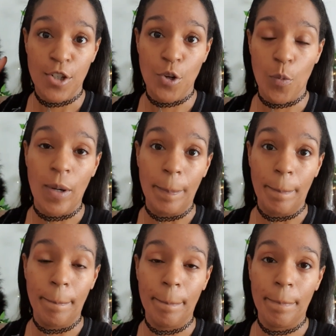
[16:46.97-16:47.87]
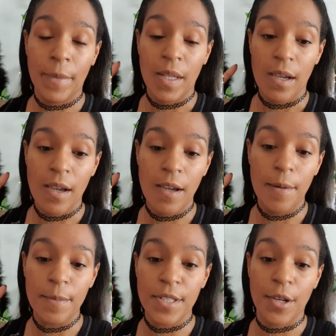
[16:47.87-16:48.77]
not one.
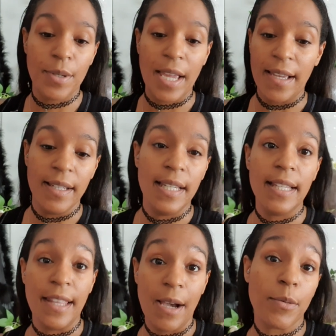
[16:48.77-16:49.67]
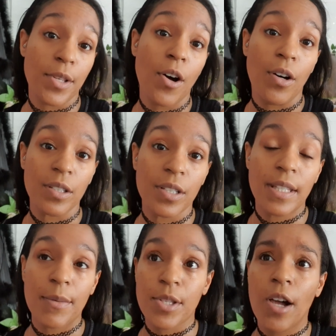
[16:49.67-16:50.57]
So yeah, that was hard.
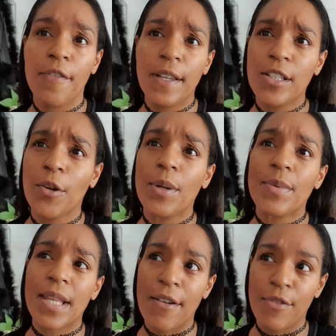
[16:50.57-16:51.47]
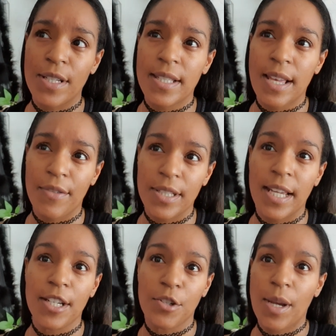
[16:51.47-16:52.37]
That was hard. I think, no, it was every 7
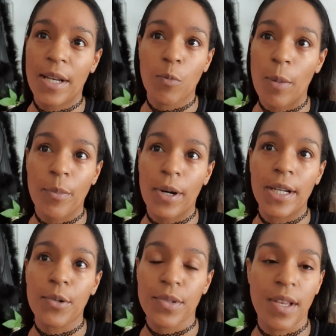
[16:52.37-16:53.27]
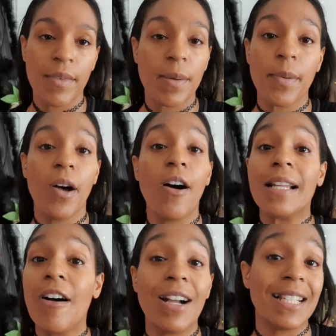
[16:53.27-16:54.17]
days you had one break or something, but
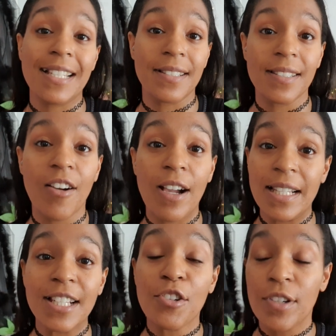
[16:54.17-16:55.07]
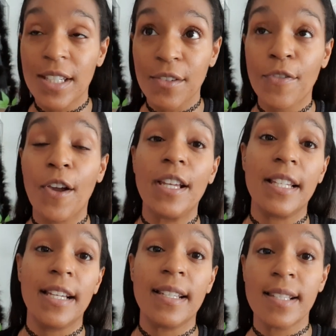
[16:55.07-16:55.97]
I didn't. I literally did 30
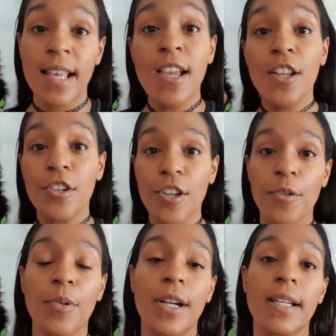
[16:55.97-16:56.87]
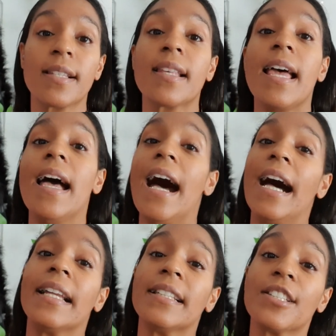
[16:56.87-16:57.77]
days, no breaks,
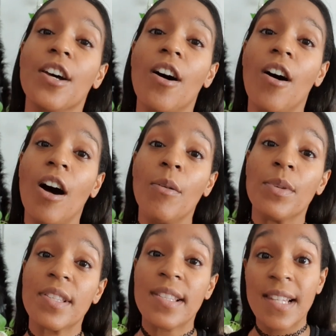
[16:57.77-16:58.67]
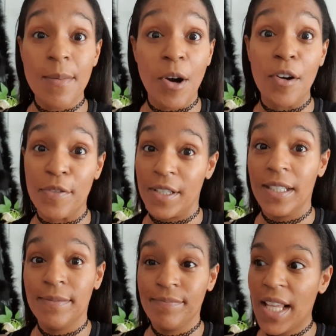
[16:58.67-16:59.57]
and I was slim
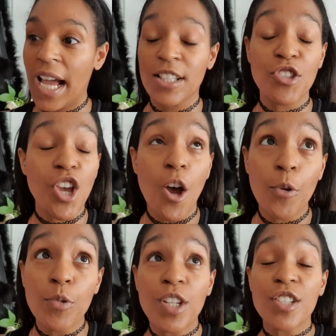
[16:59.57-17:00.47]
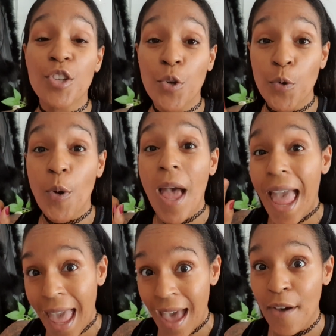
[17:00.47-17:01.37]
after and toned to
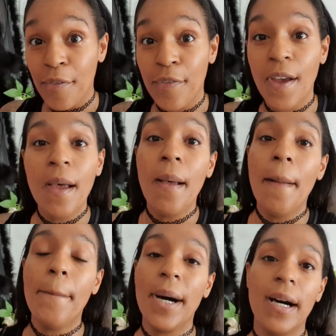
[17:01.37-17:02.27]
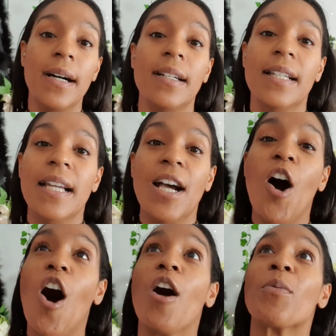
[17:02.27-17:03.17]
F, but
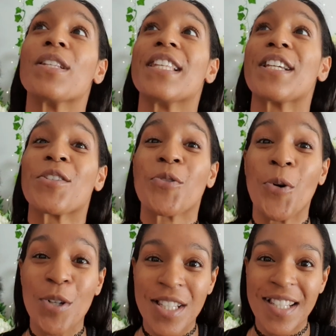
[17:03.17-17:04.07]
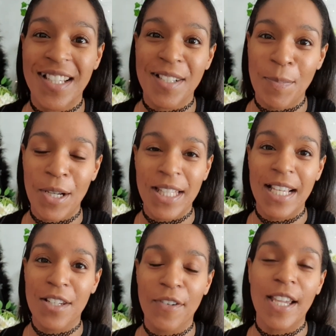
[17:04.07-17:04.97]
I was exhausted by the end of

==================================================

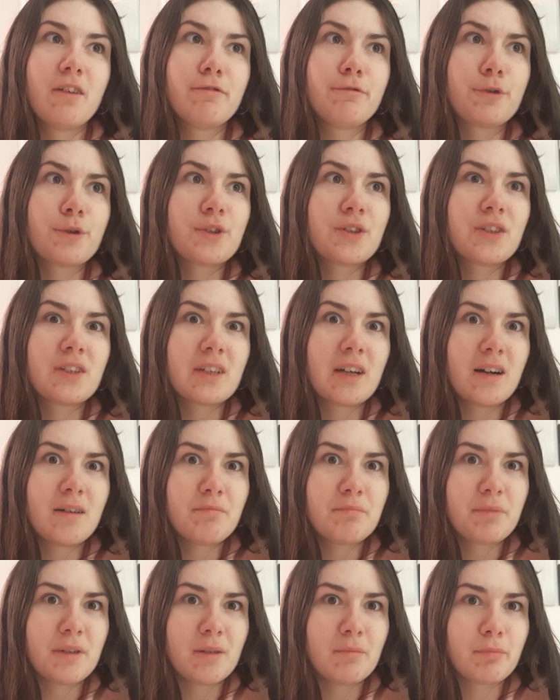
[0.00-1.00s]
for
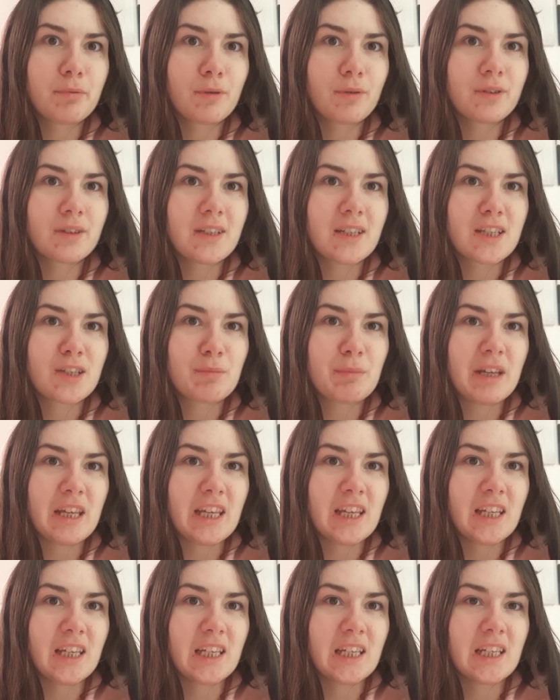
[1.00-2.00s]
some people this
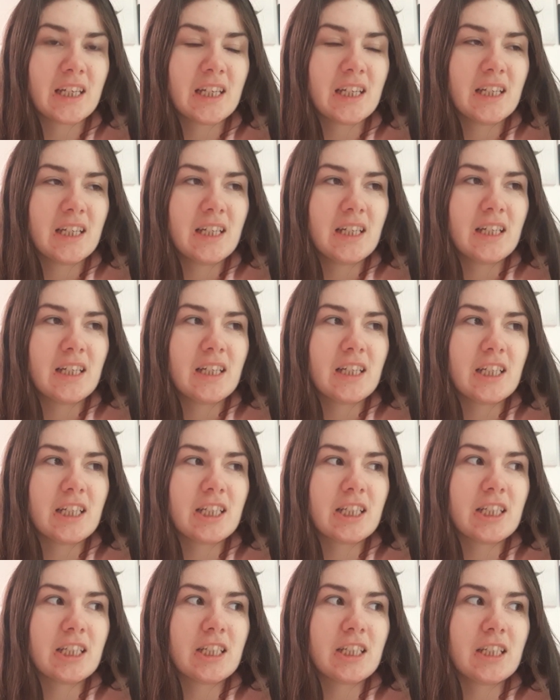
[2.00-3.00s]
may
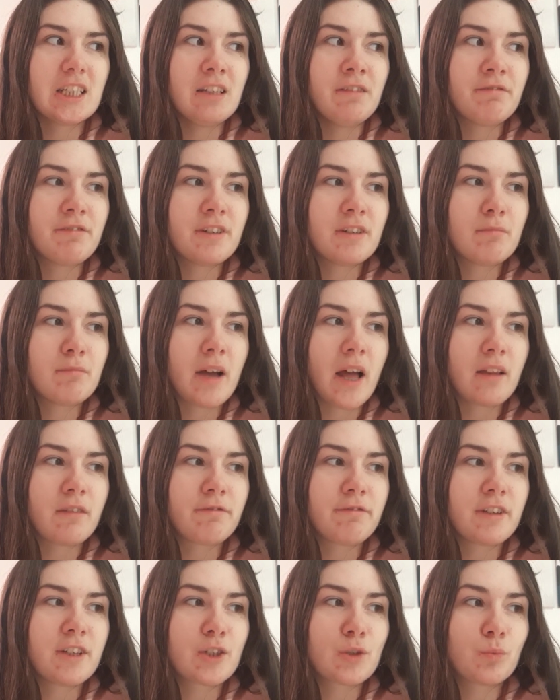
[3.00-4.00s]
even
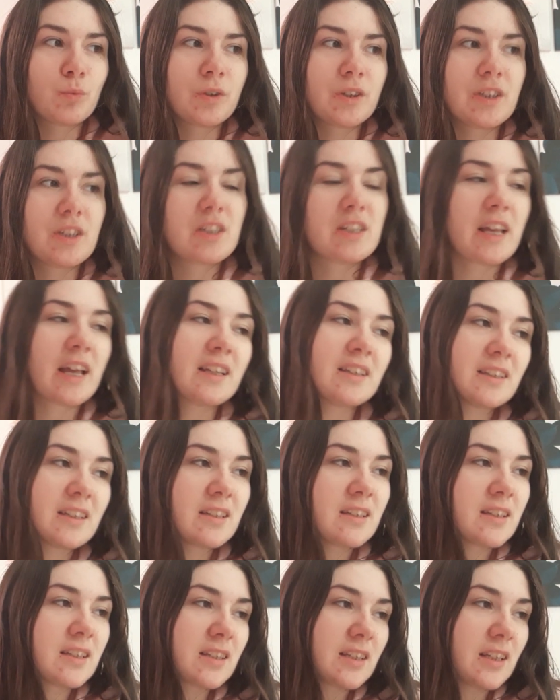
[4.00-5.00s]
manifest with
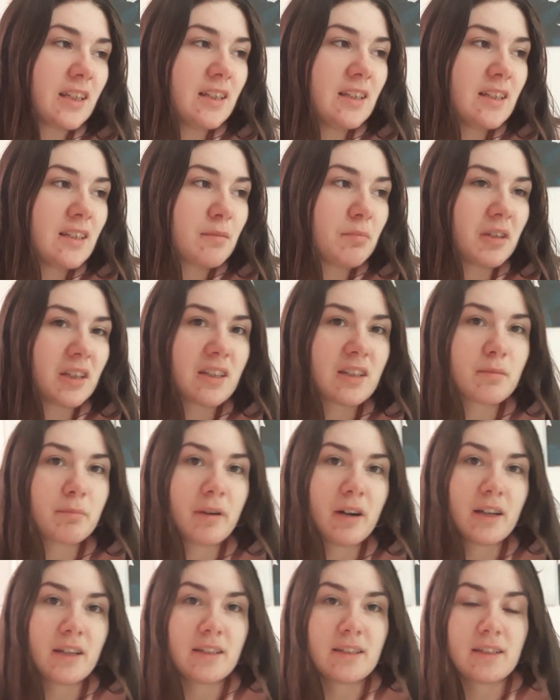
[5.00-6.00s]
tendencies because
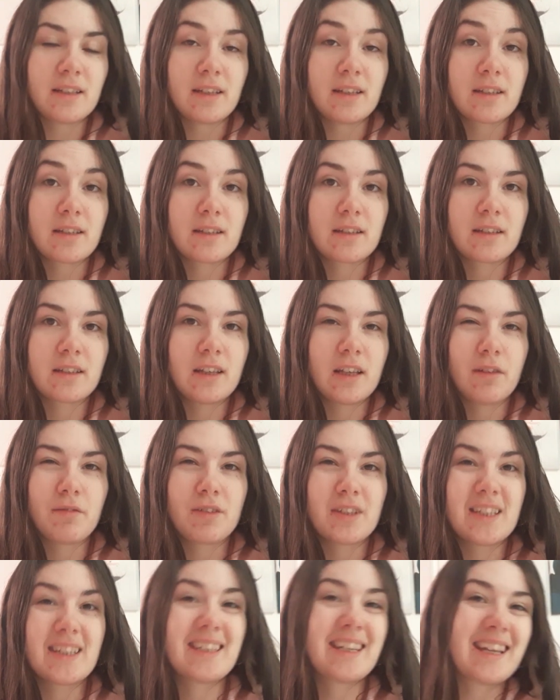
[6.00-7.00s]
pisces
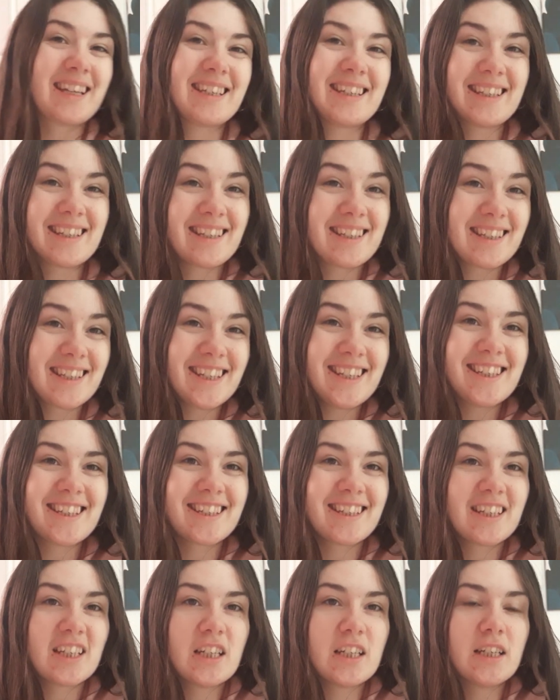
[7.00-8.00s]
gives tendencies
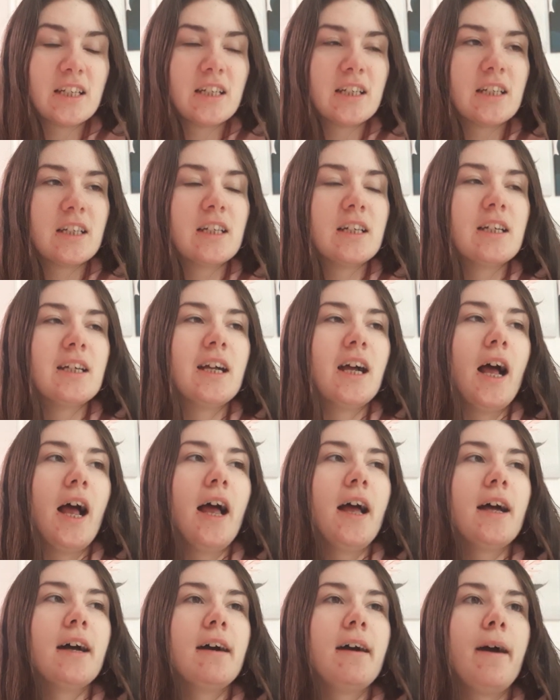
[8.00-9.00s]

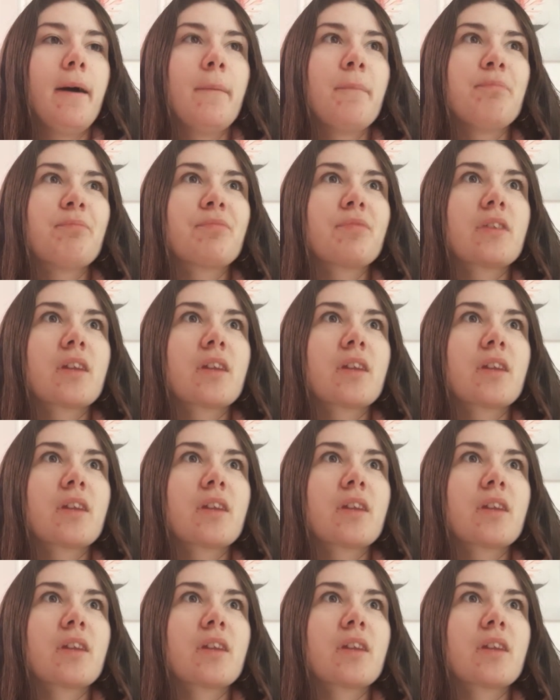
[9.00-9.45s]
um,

==================================================

To do ->
Which part of the entries opens with the line containing "[16:46.97-16:47.87]" and closes with the line containing "[17:03.17-17:04.07]"? Output that part exactly, ends included, pictures excluded.

Response box ->
[16:46.97-16:47.87]
[16:47.87-16:48.77]
not one.
[16:48.77-16:49.67]
[16:49.67-16:50.57]
So yeah, that was hard.
[16:50.57-16:51.47]
[16:51.47-16:52.37]
That was hard. I think, no, it was every 7
[16:52.37-16:53.27]
[16:53.27-16:54.17]
days you had one break or something, but
[16:54.17-16:55.07]
[16:55.07-16:55.97]
I didn't. I literally did 30
[16:55.97-16:56.87]
[16:56.87-16:57.77]
days, no breaks,
[16:57.77-16:58.67]
[16:58.67-16:59.57]
and I was slim
[16:59.57-17:00.47]
[17:00.47-17:01.37]
after and toned to
[17:01.37-17:02.27]
[17:02.27-17:03.17]
F, but
[17:03.17-17:04.07]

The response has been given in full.